··· Data section ···

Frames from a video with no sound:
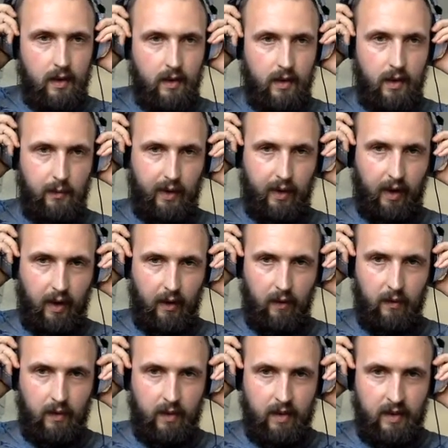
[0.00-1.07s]
There we go.
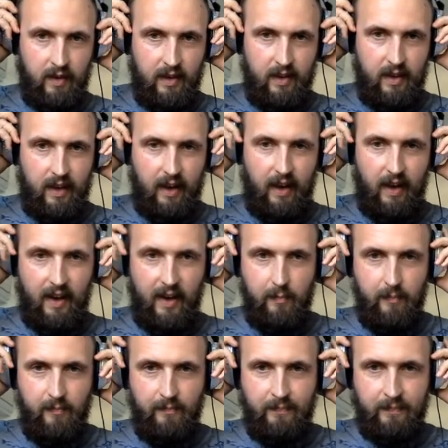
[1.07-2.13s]

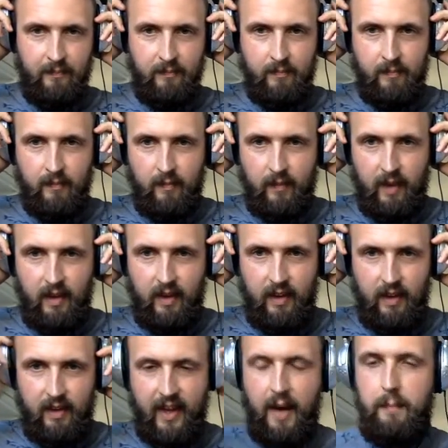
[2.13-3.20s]
Um,
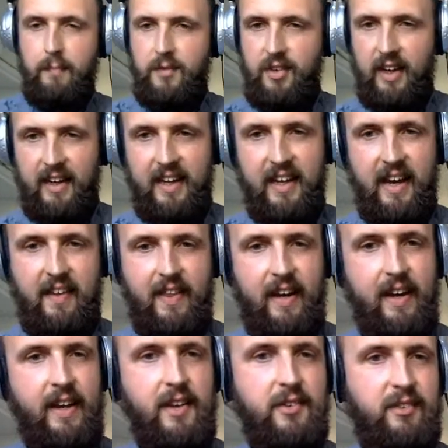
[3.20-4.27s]
yeah, Sally, yeah,
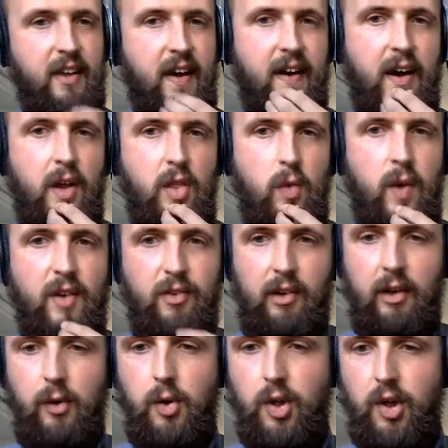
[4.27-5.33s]
that is uh, the
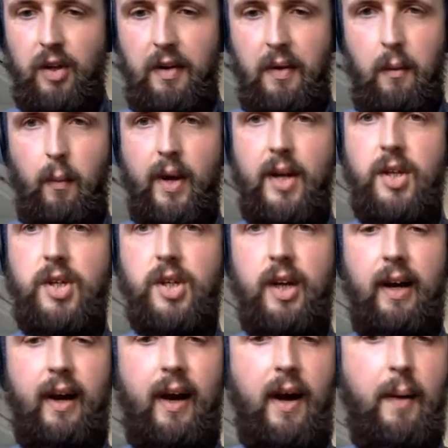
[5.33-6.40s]
resolution, which
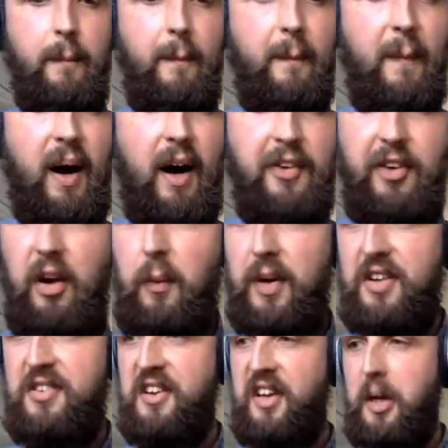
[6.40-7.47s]
um, I don't want
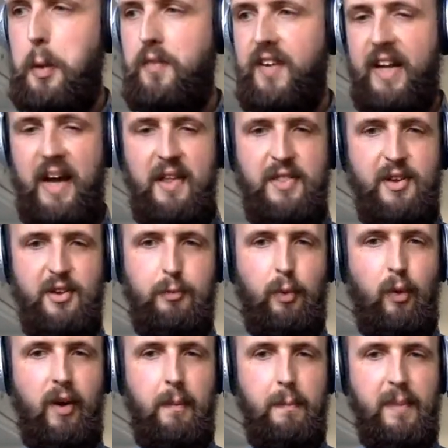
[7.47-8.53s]
to tinker with it at this
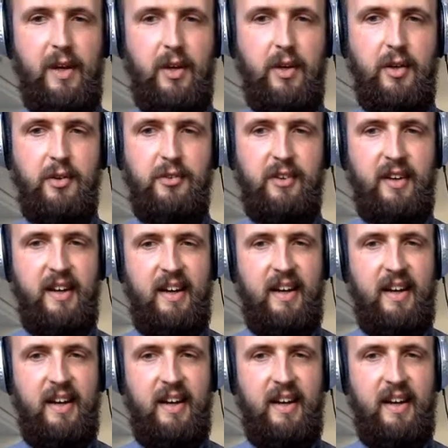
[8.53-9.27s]
point because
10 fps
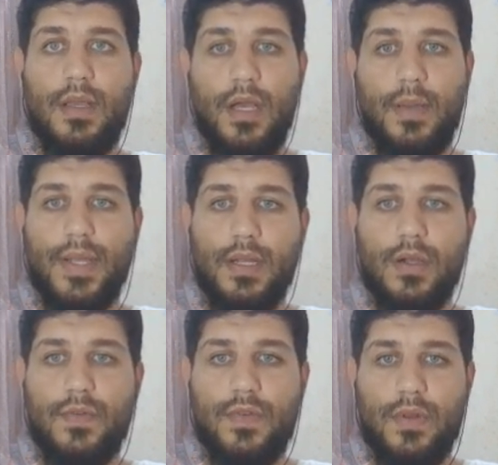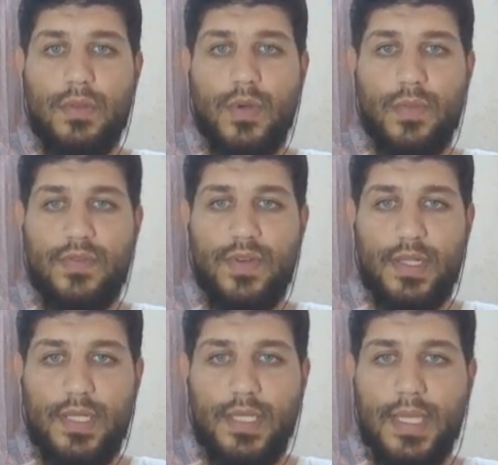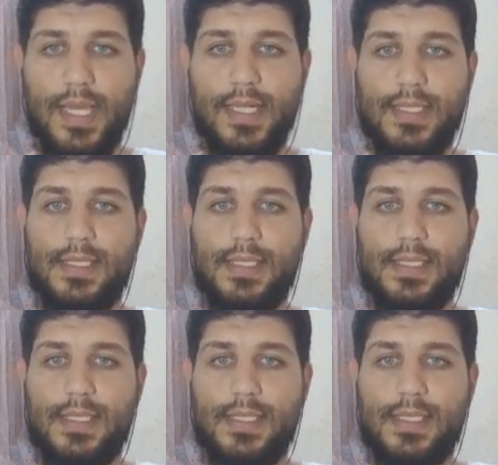I'm gonna go for the mobile friendly and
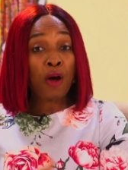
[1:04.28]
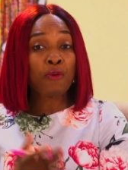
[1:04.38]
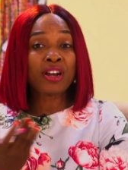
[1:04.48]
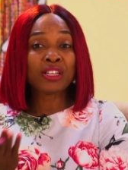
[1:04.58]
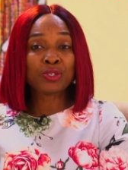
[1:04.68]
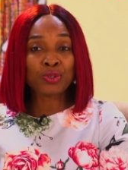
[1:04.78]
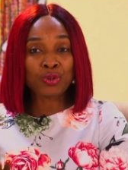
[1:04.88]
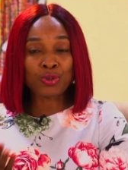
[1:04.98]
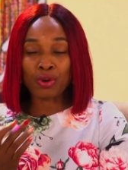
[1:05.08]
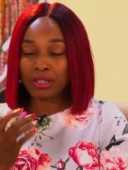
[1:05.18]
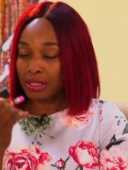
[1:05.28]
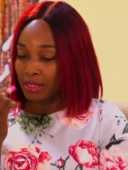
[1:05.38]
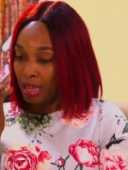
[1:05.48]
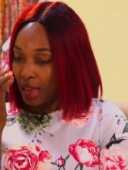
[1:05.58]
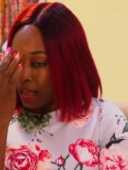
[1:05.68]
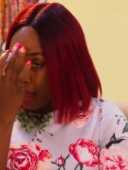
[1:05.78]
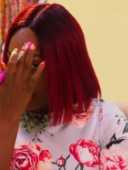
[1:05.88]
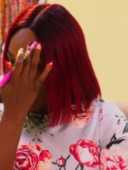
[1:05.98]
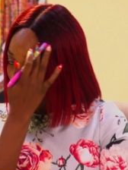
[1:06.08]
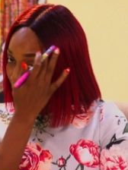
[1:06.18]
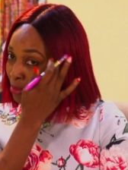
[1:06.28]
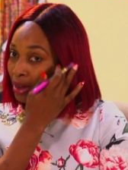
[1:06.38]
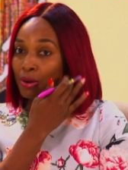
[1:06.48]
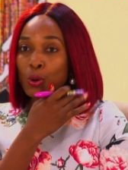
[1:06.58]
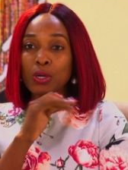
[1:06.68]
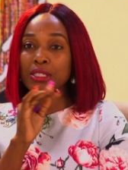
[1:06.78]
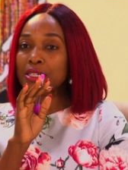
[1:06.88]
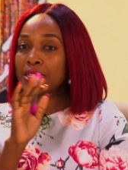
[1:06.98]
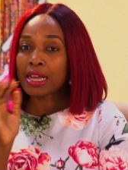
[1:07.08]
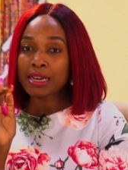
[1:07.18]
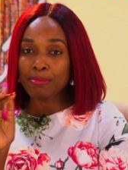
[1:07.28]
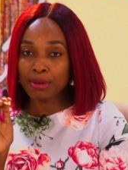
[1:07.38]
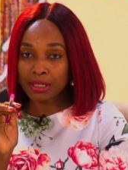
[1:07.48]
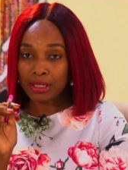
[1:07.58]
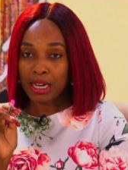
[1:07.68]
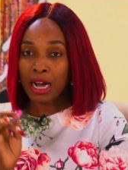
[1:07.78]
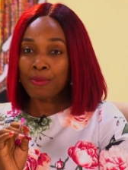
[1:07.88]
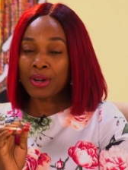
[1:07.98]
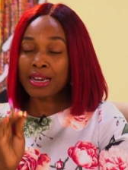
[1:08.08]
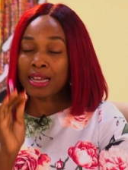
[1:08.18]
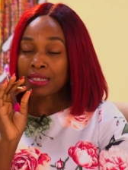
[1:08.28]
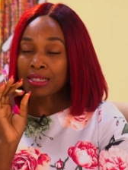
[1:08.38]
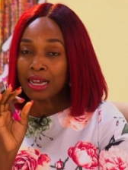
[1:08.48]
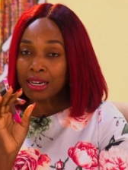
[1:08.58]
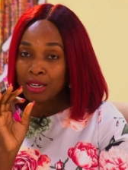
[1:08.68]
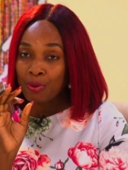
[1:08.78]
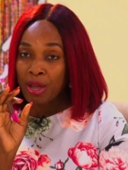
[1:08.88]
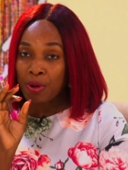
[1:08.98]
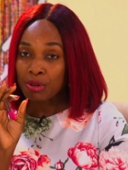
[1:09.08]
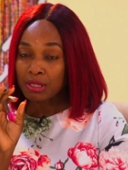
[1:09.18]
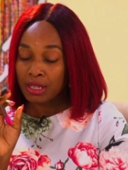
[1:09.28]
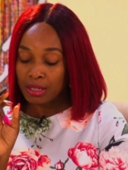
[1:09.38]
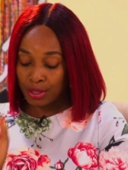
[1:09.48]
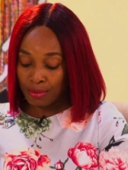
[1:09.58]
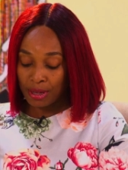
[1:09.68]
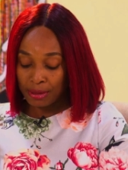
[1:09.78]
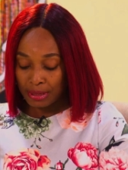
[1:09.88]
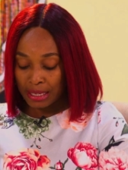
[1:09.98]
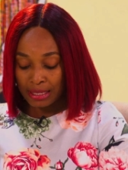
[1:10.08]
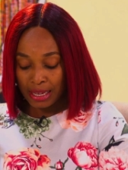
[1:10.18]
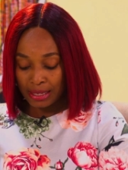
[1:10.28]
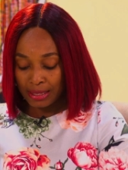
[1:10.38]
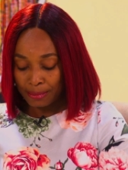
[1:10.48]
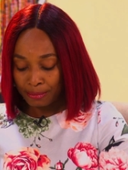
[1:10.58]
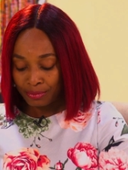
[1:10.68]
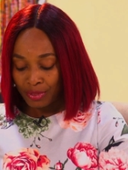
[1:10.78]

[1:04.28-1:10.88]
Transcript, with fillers: I'll read it to you because I'm not quoting anybody. I'll read exactly the way it was sent to me. It says,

···

### Task item
The answer must be the data above, repeated exactly, with no pictures.

### Answer to this task
Frames from a video with no sound:
[0.00-1.07s]
There we go.
[1.07-2.13s]

[2.13-3.20s]
Um,
[3.20-4.27s]
yeah, Sally, yeah,
[4.27-5.33s]
that is uh, the
[5.33-6.40s]
resolution, which
[6.40-7.47s]
um, I don't want
[7.47-8.53s]
to tinker with it at this
[8.53-9.27s]
point because
10 fps
I'm gonna go for the mobile friendly and
[1:04.28]
[1:04.38]
[1:04.48]
[1:04.58]
[1:04.68]
[1:04.78]
[1:04.88]
[1:04.98]
[1:05.08]
[1:05.18]
[1:05.28]
[1:05.38]
[1:05.48]
[1:05.58]
[1:05.68]
[1:05.78]
[1:05.88]
[1:05.98]
[1:06.08]
[1:06.18]
[1:06.28]
[1:06.38]
[1:06.48]
[1:06.58]
[1:06.68]
[1:06.78]
[1:06.88]
[1:06.98]
[1:07.08]
[1:07.18]
[1:07.28]
[1:07.38]
[1:07.48]
[1:07.58]
[1:07.68]
[1:07.78]
[1:07.88]
[1:07.98]
[1:08.08]
[1:08.18]
[1:08.28]
[1:08.38]
[1:08.48]
[1:08.58]
[1:08.68]
[1:08.78]
[1:08.88]
[1:08.98]
[1:09.08]
[1:09.18]
[1:09.28]
[1:09.38]
[1:09.48]
[1:09.58]
[1:09.68]
[1:09.78]
[1:09.88]
[1:09.98]
[1:10.08]
[1:10.18]
[1:10.28]
[1:10.38]
[1:10.48]
[1:10.58]
[1:10.68]
[1:10.78]

[1:04.28-1:10.88]
Transcript, with fillers: I'll read it to you because I'm not quoting anybody. I'll read exactly the way it was sent to me. It says,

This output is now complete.